Date & Time: Mar 15, 2008 at 0920 LT
Type of aircraft:
Operator:
Registration:
5N-JAH
Flight Phase:
Flight Type:
Survivors:
No
Site:
Schedule:
Lagos - Bebi
MSN:
UE-322
YOM:
1998
Flight number:
TWD8300
Country:
Region:
Crew on board:
2
Crew fatalities:
Pax on board:
1
Pax fatalities:
Other fatalities:
Total fatalities:
2
Captain / Total flying hours:
9730
Captain / Total hours on type:
852.00
Copilot / Total flying hours:
444
Copilot / Total hours on type:
204
Aircraft flight hours:
5578
Circumstances:
The aircraft, Beech 1900D with flight number TWD8300 on a positioning flight, filed an Instrument Flight Rule (IFR) with Air Traffic Services (ATS) at Murtala Muhammed Airport (MMA) Lagos for departure to Bebi airstrip, Obudu on a filed flight plan LAG – UA609 – POTGO – DCT – ENU – DCT - OBUDU. But the actual route flown was LAG – UA609 – POTGO – LIPAR – LUNDO – IKROP – BUDU. The aircraft departed MMA at 0736 hrs as per the flight plan, climbed to FL250, estimated MOPAD at 0755 hrs, BEN at 0814hrs, POTGO at 0837hrs, LIPAR at 0844hrs, LUNDO at 0902 hrs and OBUDU destination at 0917hrs. The aircraft was transferred to Port Harcourt at 0845 hrs thereafter the crew requested descent. It was cleared to FL110 but on passing through FL160 requested further descent and was then released to Enugu at 0856 hrs by Port Harcourt. Enugu cleared it to FL050. The aircraft deviated from the flight plan route, and flew on airway UA609 direct to IKROP from POTGO. The inputs into Global Positioning System (GPS) gave the crew different distances to Bebi. The crew agreed on a coordinate to input and thereafter were busy trying to locate the airstrip physically. During this process the Ground Proximity Warning System (GPWS), warning signals and sound of “Terrain, terrain…..pull up” was heard several times without any of the pilot following the command. The aircraft flew into terrain, crashed and was destroyed. At 0923hrs, the Radio Operator at Bebi called the aircraft to confirm its position, but received no reply. The FDR showed that the aircraft crashed at about 0920:15 hrs at an altitude of about 3,400ft at Bushi Village during the hours of daylight with three fatalities. The aircraft flew for 103.75 minutes before impact.At 0924 hrs, Bebi Radio Operator called Calabar, to confirm if in contact with 5N-JAH, Calabar replied negative contact. The burnt wreckage was found by hunters in a dense wooded area on 30 August 2008.
Probable cause:
The flight crew conducted an approach into a VFR airfield in an instrument meteorological condition and did not maintain terrain clearance and minimum safe altitude which led to Controlled Flight Into Terrain. The crew did not respond promptly to GPWS warning.
Contributory Factors:
- The flight crew was not familiar with the route in a situation of low clouds, poor visibility and mountainous terrain.
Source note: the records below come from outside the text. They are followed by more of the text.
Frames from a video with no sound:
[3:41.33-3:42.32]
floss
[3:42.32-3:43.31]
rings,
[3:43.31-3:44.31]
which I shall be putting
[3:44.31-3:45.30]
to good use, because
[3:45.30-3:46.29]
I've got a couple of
- The Area Controllers did not detect the estimate as passed by the pilot for positions not in the filed flight plan (LIPAR and LUNDO) and omitting ENUGU.
- The flight crew changed from IFR flight to VFR flight without proper procedure and ATC clearance.
- The crew did not use Jeppesen charts as approved in WINGS AVIATION Operational Specifications by NCAA.
- The Lagos Area Control Center (ACC) did not detect or question the disparity in waypoints and routing as read back by the crew, compared with the filed flight plan.